4 Biggest Laser Safety Tips
If you've had enough of irritating razor bumps, messy and painful waxing and endless tweezing and have been considering Laser Hair Removal as an option, you're not alone. Laser Hair Removal has become a highly popular medical procedure and with that being said, there are some very important "dos and don'ts" that you should be aware of before you begin your journey to being 'hair-free'.
#1 DO NOT seek out the lowest prices around when shopping for Laser treatments.
Like the saying goes, "you get what you pay for" and putting a laser to your skin should not be taken lightly. Several companies providing laser treatments are closing their doors due to their inability to maintain the costs of operating a laser business. The cost of obtaining and maintaining a laser, license renewal and mandatory continuing education is extremely expensive since a Laser is a medical device. Salons and so-called medical spas may use cheap prices to get you in, but what is their equipment like? Is it a real laser device (Alexandrite, Diode or Nd: YAG) or is it an IPL (Intense Pulsed Light)? Has the equipment been serviced or kept up to date? Does the facility boast good reviews? Does the technician seem well versed, provide you with detailed information and show attention to detail to avoid a nasty burn? This brings me to a second, very important laser safety tip...
#2 DO check for proper credentials and a Medical Director (physician) on-site.
Currently, Florida law states you must have obtained the credential, CERTIFIED MEDICAL ELECTROLOGIST (CME), to perform Laser Hair Removal treatments. This certification is obtained by first becoming a licensed Electrologist and Certified Clinical Electrologist (CCE). If someone tells you they are an Aesthetician, Electrologist or a "CCE" they may remove hair, but they are absolutely NOT permitted by law to perform Laser Hair Removal treatments.
#3 DO know the difference between IPL and a true Laser.
IPL (Intense Pulsed Light) is not a laser. An IPL machine penetrates the epidermis using multiple wavelengths and is scattered light. This means it is not a focused, columnated beam of light consisting of one specific wavelength ideal for a specific treatment. Also, the long term effects of IPL are not yet determined.

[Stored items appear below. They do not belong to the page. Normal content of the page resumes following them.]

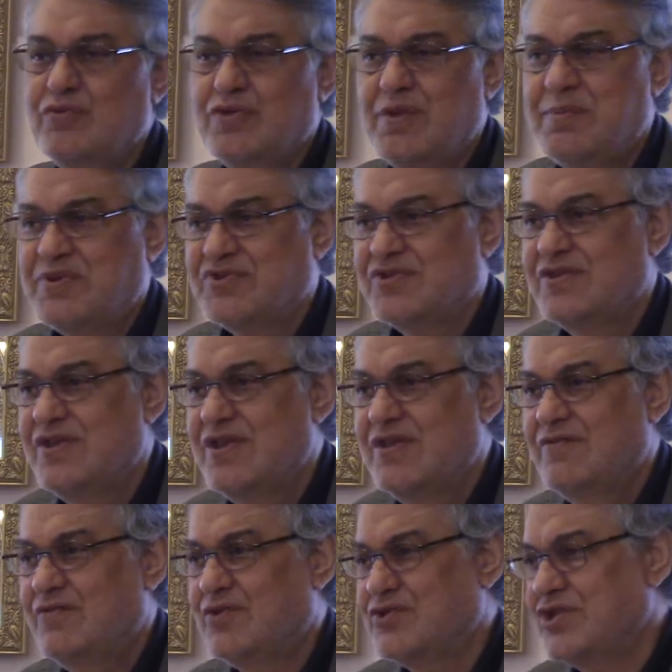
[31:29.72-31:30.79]
thing.
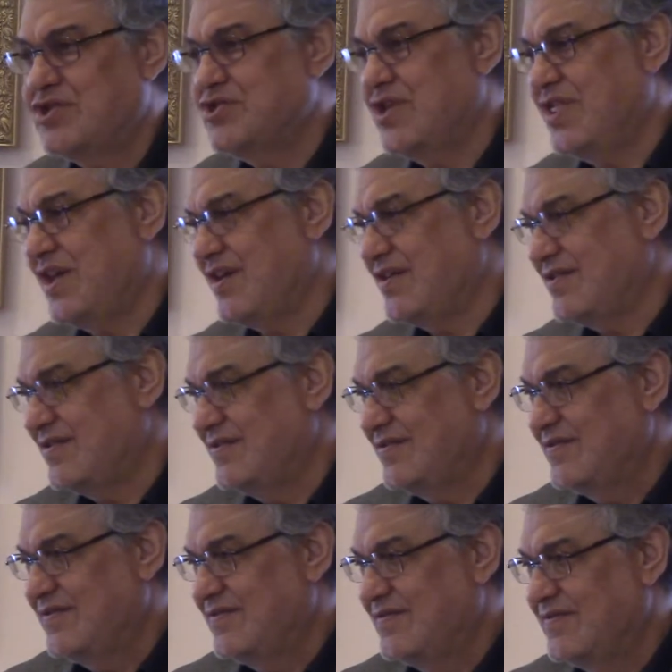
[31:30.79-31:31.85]
It is
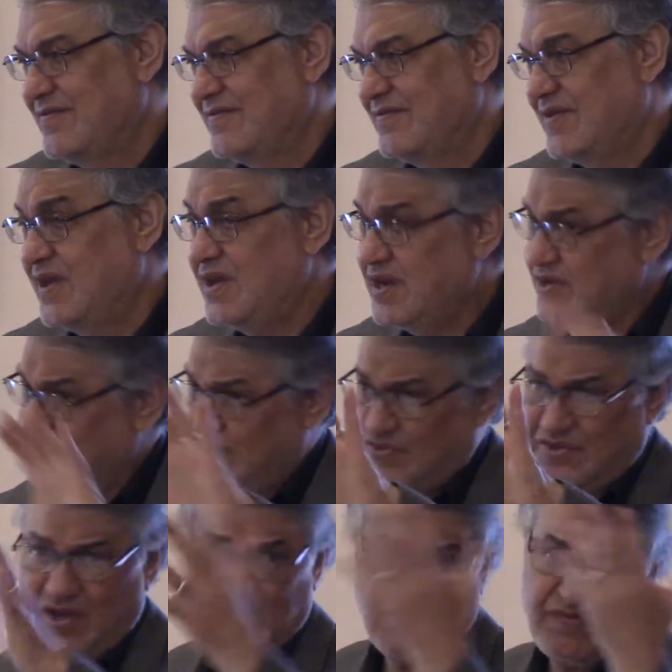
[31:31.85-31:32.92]
sacrifice.
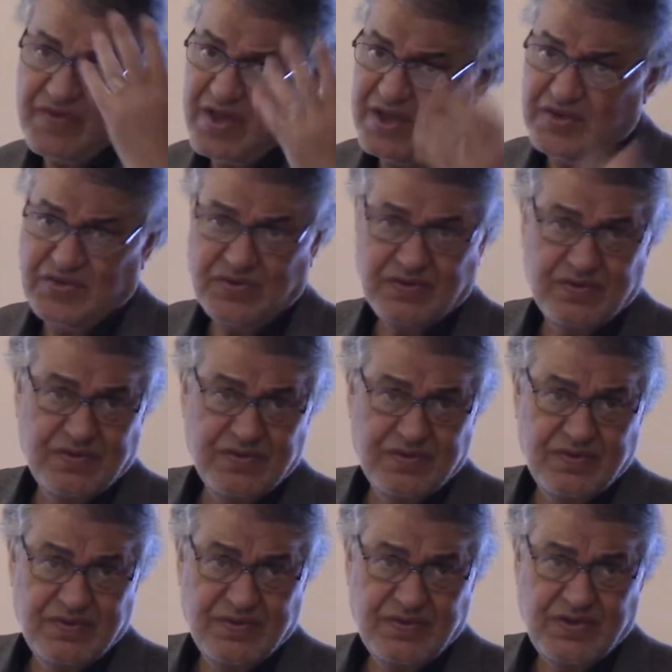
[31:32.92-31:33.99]
It's a working
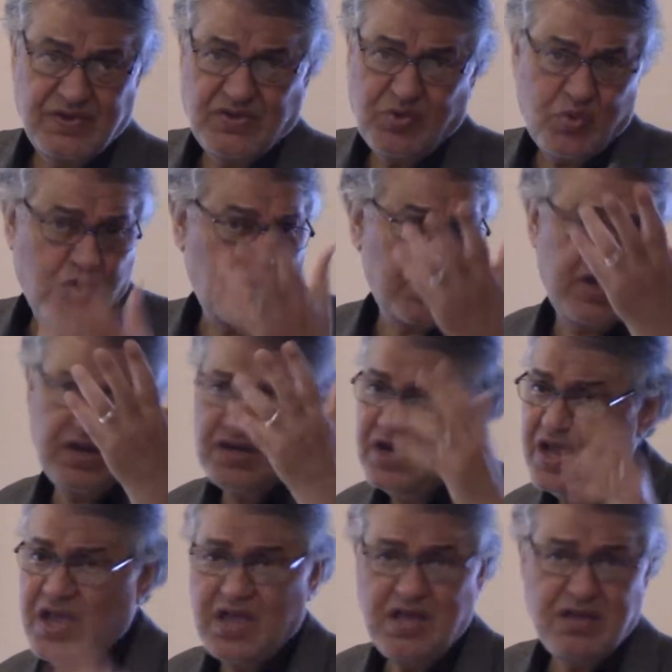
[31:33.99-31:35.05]
day. I,
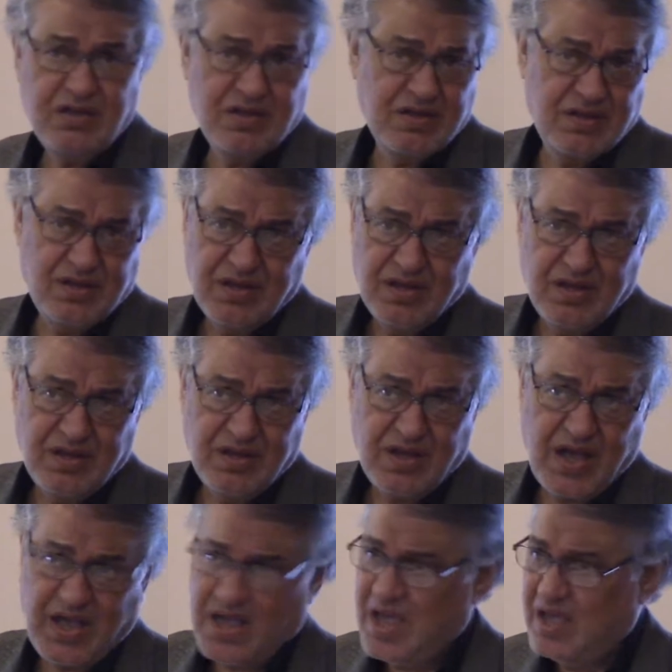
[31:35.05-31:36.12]
I, I,
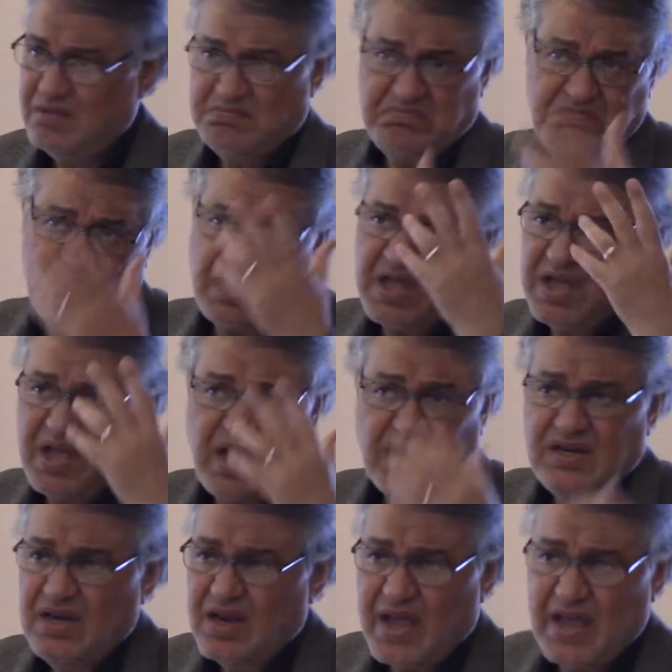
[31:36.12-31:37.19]
I, I cannot take
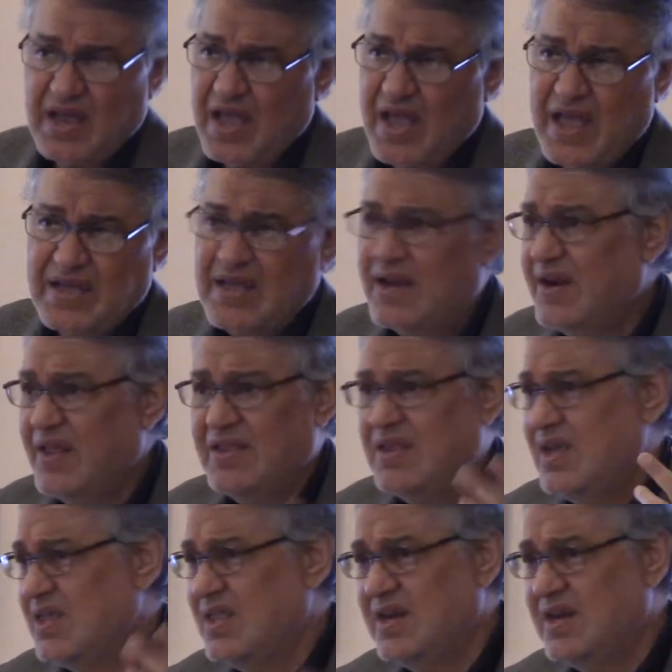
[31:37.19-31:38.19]
the day off. Maybe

Laser on the other hand is very specific and is an acronym for "Light Amplification Stimulated by Emissions of Radiation". ...Radiation? Don't worry, it is non-ionized meaning it is safe, but can cause damage to the eyes or skin depending on the amount of exposure. This is why protective eyewear must be worn with Class 4 lasers (Alexandrite, Diode, Nd: YAG) and knowing the proper settings are key to avoid causing a laser burn to the patient's skin. A laser burn heals over time and can be avoided if the professional asks the proper questions and knows the proper settings for each individual's skin type.

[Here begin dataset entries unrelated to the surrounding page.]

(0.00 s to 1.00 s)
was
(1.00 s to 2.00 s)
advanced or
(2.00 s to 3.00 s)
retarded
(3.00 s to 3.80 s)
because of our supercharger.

#4 DON'T tell the professional what settings to use.
If you have to tell a licensed, trained and certified medical professional what settings to use, it should raise a giant red flag as to whether this person knows what they are doing. Most of the time, patients do not understand what 'settings' mean. Laser settings are determined by the CME through analysis of the patient's skin type to protect the patient's skin from resulting in a burn. If you are going in for your laser hair removal treatment expecting immediate results and tell the CME to use high settings, you should read "Higher Laser Settings Does Not Mean Better Results". Since an Alexandrite laser (755nm) chromophore is "melanin", the laser picks up anything with pigment and does not know the difference between dark hair, dark skin or a scribble of black sharpie marker on a white piece of paper; The laser focuses on anything dark in color. This is mainly why the Alexandrite Laser is ideal for effective results in permanent hair reduction.